APPLIED RESEARCH SOFTWARE ENGINEER

Posted 20 hours 24 minutes ago by Petroleum Experts

Permanent
Not Specified
Research Jobs
Not Specified, United Kingdom
Job Description

Our organisation was created in 1990 as a vendor of integrated modelling software to the oil and gas industry. Since then we have built up a hugely successful business with more than 450 clients across the world, ranging from small consultancies to major multinational corporations. In our last trading year the company turned over £66m and has significant cash reserves which are to be held for future expansion.

In this regard, we see an exciting future which embraces the challenges around energy transition technologies and renewables. In addition, we see huge scope in applying the lessons that we have learnt within this industry to other sectors, notably mining, banking, and medicine.

With this in mind, the company is on the cusp of a major expansion. Part of this involves the relocation of the headquarters from Edinburgh to Guildford in Surrey, to take advantage of the improved travel links, recruitment possibilities, and links to London. The new Guildford office will become the company headquarters in September 2025.

PE Limited currently has 100 staff, split roughly between technical support, providing solutions for customers, product development, and contract and licensing administration. The technical staff are all highly qualified, with almost everyone having at least a Masters qualification and many holding PhDs.

Package

We offer an exceptional package which includes salary, performance related bonuses, other benefits and relocation assistance (where applicable). The company encourages and structures its salary based on personal performance and contribution to the success of others.

About this Vacancy

PE Limited is seeking a software scientist to join its Innovation team - a forward-looking group within the wider Development and AI Engineering team focused on high-impact research and early-stage prototyping.

This role is ideal for someone who thrives at the intersection of scientific innovation and research and robust software engineering.

Responsibilities

You will:

  1. Act as an interface between the Innovation team and the core Development team, translating experimental research code into production-quality implementations.
  2. Work with research prototypes written in fast-to-develop languages such as Python, Julia, or R, and help refactor or reimplement them into high-performance, maintainable codebases (e.g., C, C++, C#, Fortran).
  3. Contribute to the early-stage exploration of technologies such as AI/ML/RL, optimization, digital twins, control systems, agent-based systems, and probabilistic programming.
  4. Collaborate with scientists, engineers, and developers to identify promising ideas and guide their technical evolution into scalable software solutions.
  5. Help ensure that research outcomes are production-ready by integrating testing, documentation, and code quality standards early in the pipeline.
  6. Participate in cross-functional design, implementation, testing, and deployment of our software toolkits.
Qualifications
  • An advanced degree (Master's, PhD, or equivalent experience) in a technical field such as Physical Sciences, Engineering, Geoscience, Mathematics, or Computer Science.
  • Proven experience working at the interface of research and software development - especially translating prototype code into performant, production-ready implementations.
  • Proficiency in at least one high-level scientific language (e.g., Python, Julia) and one or more compiled systems languages (e.g., C, C++, C#, Fortran).
  • A solid foundation in software engineering principles, with a focus on modular design, testing, documentation and maintainability.
  • Strong communication skills and experience collaborating across research and engineering teams.
  • Organised, proactive, and comfortable operating in a fast-paced, exploratory environment.

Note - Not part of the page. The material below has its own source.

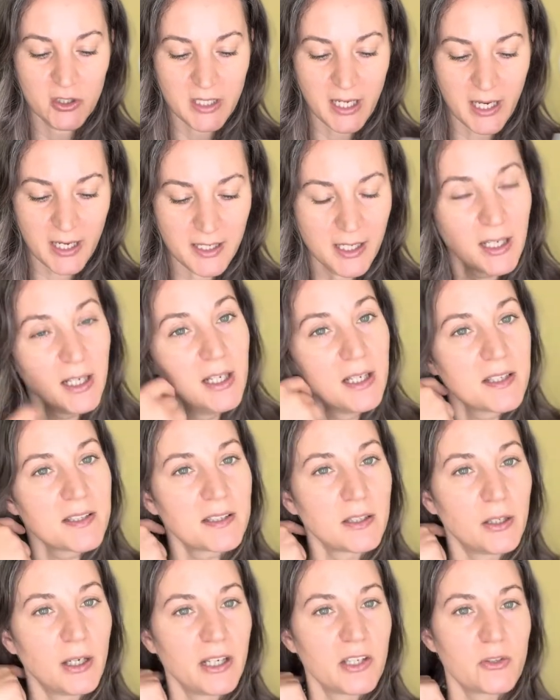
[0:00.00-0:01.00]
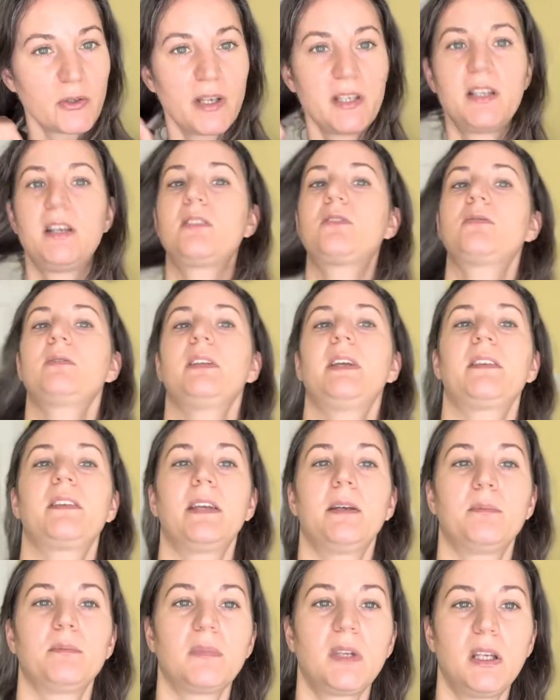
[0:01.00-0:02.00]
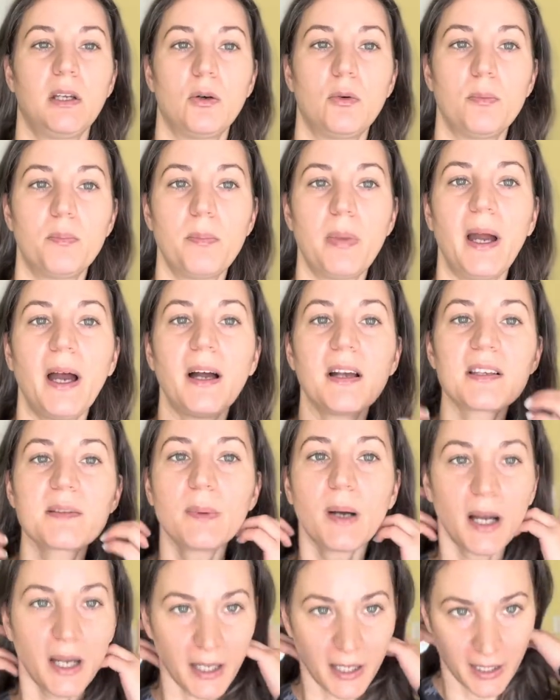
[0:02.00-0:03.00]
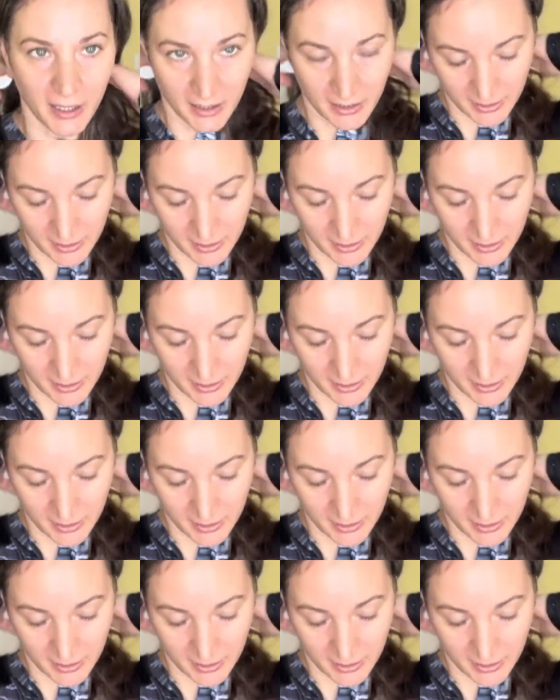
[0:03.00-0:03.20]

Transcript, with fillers: date, so I try not to let them, you know, pass by.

Additional technical competency across a selection of the following disciplines may be beneficial:

  • Experience with scientific computing, numerical methods, or computational modelling.
  • Familiarity with emerging and interdisciplinary technologies such as: machine learning, digital twins, agentic systems, reinforcement learning, probabilistic computing, or control systems.
  • Experience working in or alongside an applied R&D or innovation-focused team.